[[ DATA LISTING open ]]
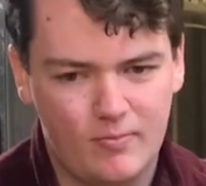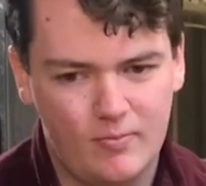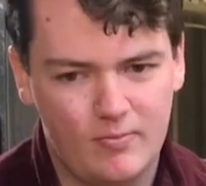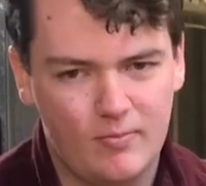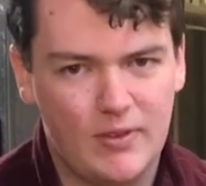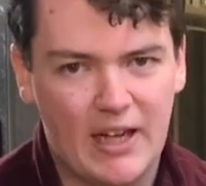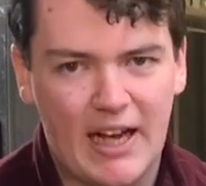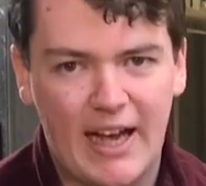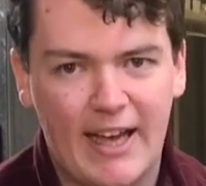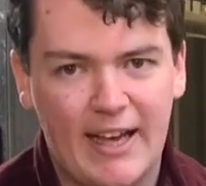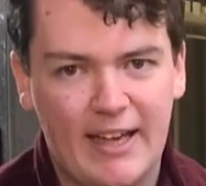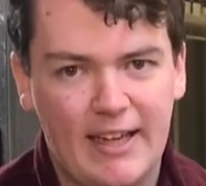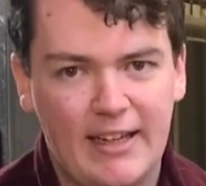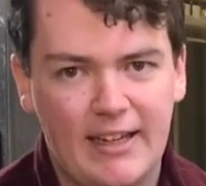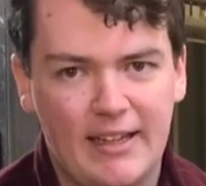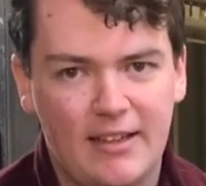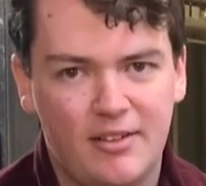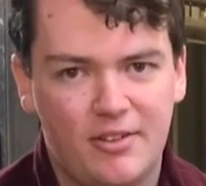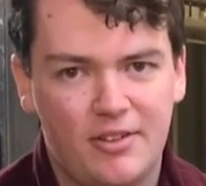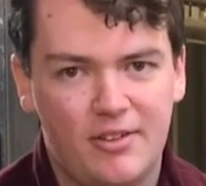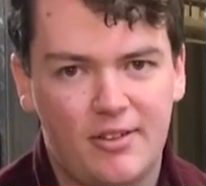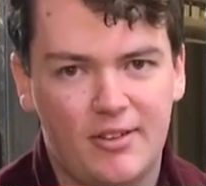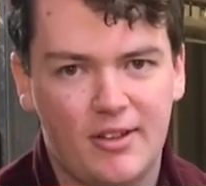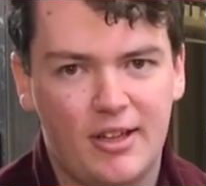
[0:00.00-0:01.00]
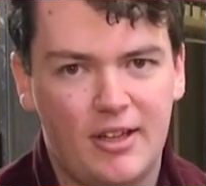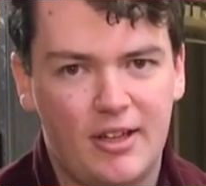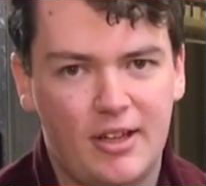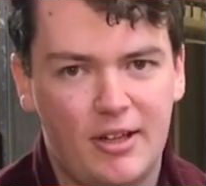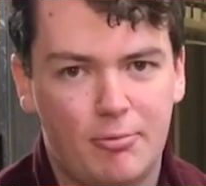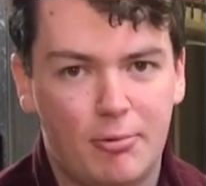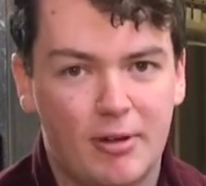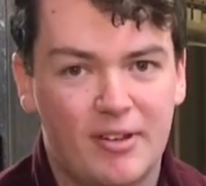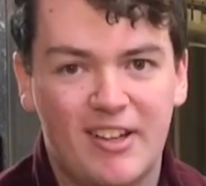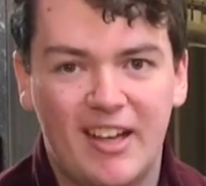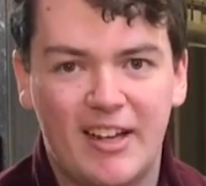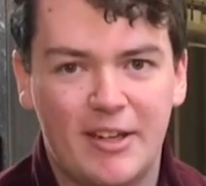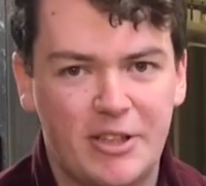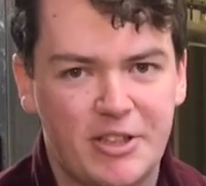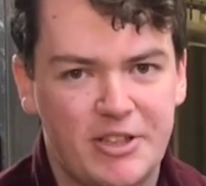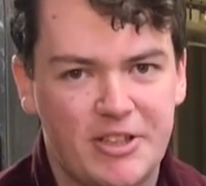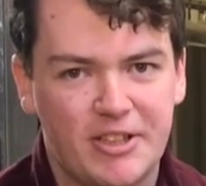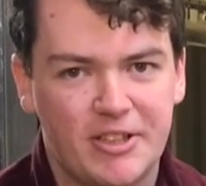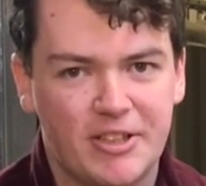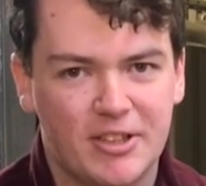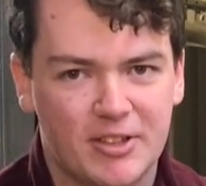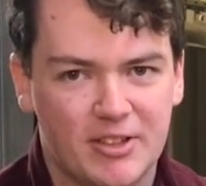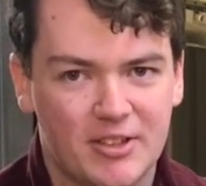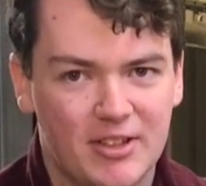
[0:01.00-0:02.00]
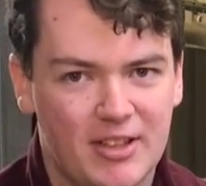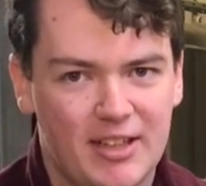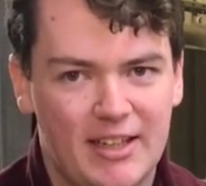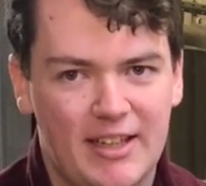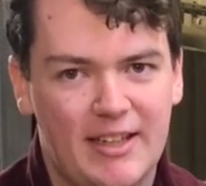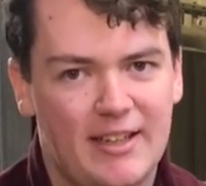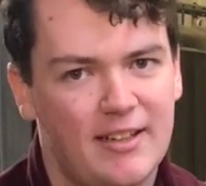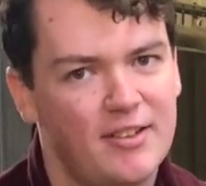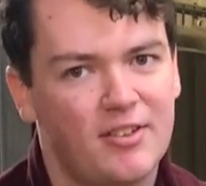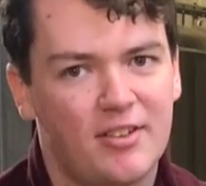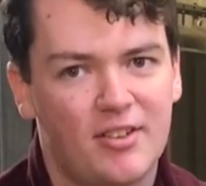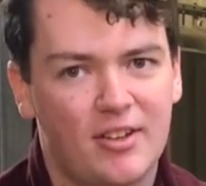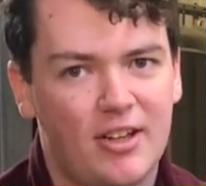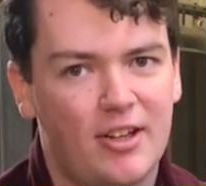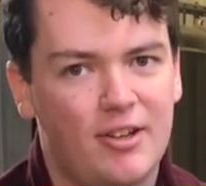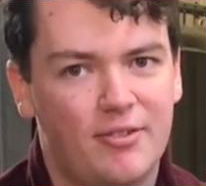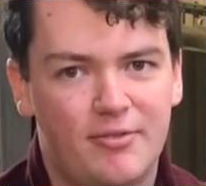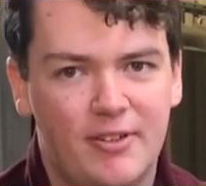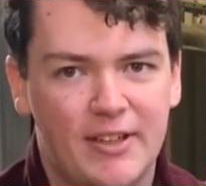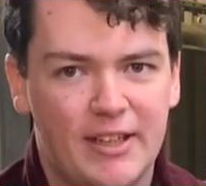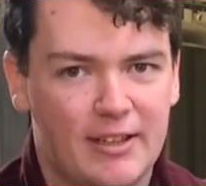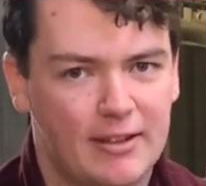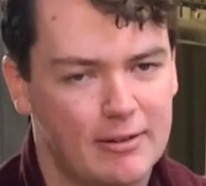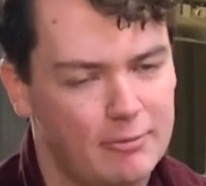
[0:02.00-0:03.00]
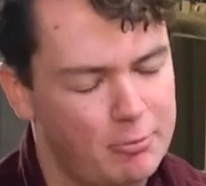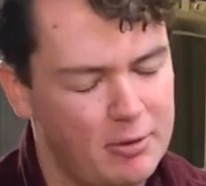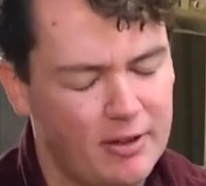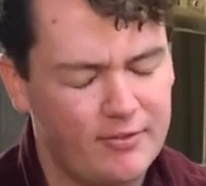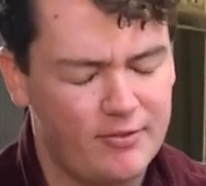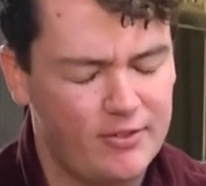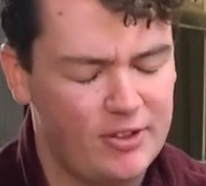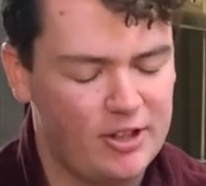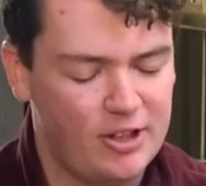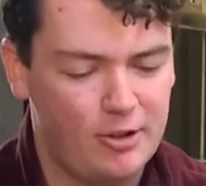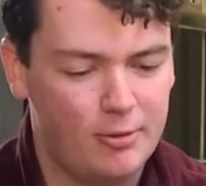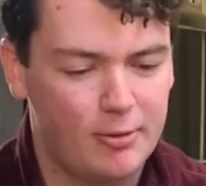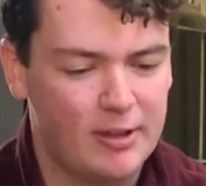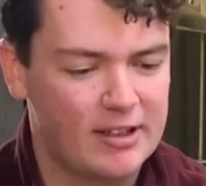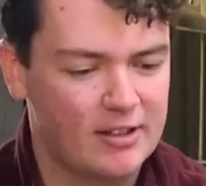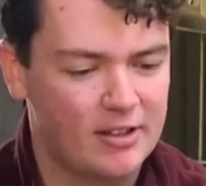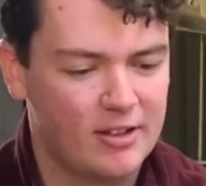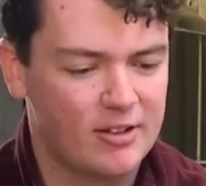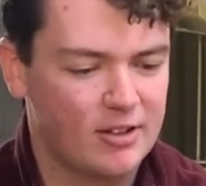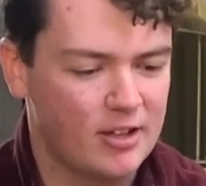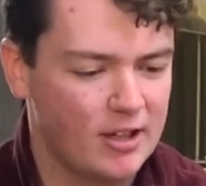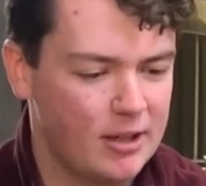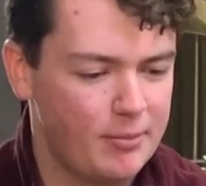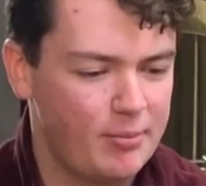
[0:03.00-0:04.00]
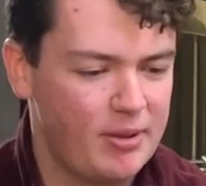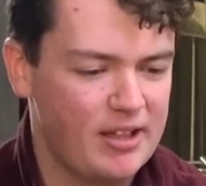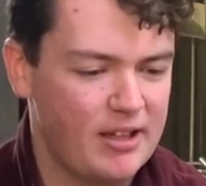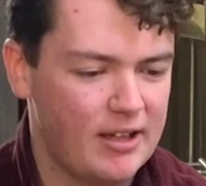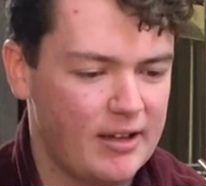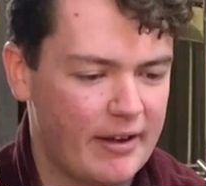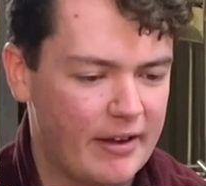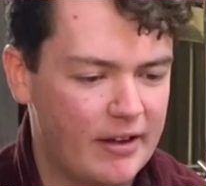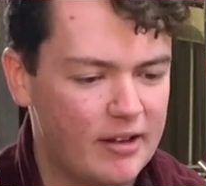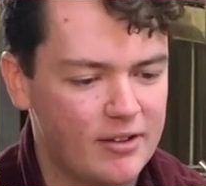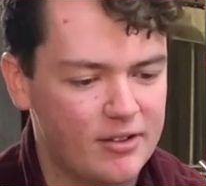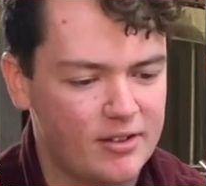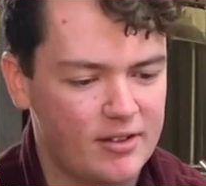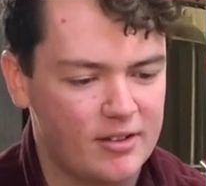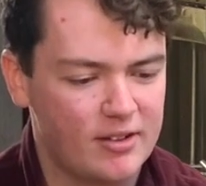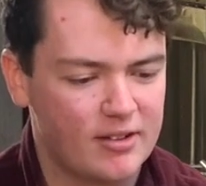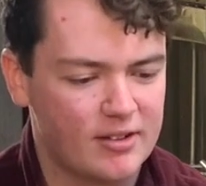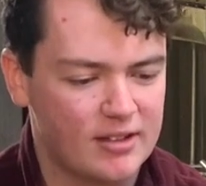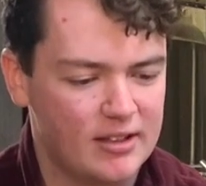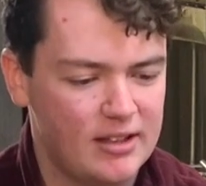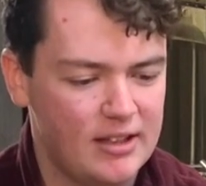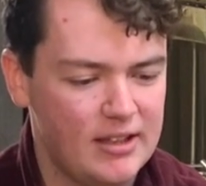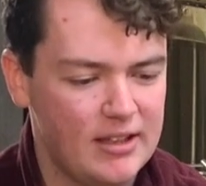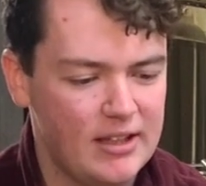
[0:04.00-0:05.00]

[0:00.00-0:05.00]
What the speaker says: haze retention is a thing with New England IPAs, and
[[ DATA LISTING closed ]]
__TASK TO CARRY OUT__
Return the data verbatim, leaving out the pictures it holds.

__ANSWER TO THE PROBLEM__
[0:00.00-0:01.00]
[0:01.00-0:02.00]
[0:02.00-0:03.00]
[0:03.00-0:04.00]
[0:04.00-0:05.00]

[0:00.00-0:05.00]
What the speaker says: haze retention is a thing with New England IPAs, and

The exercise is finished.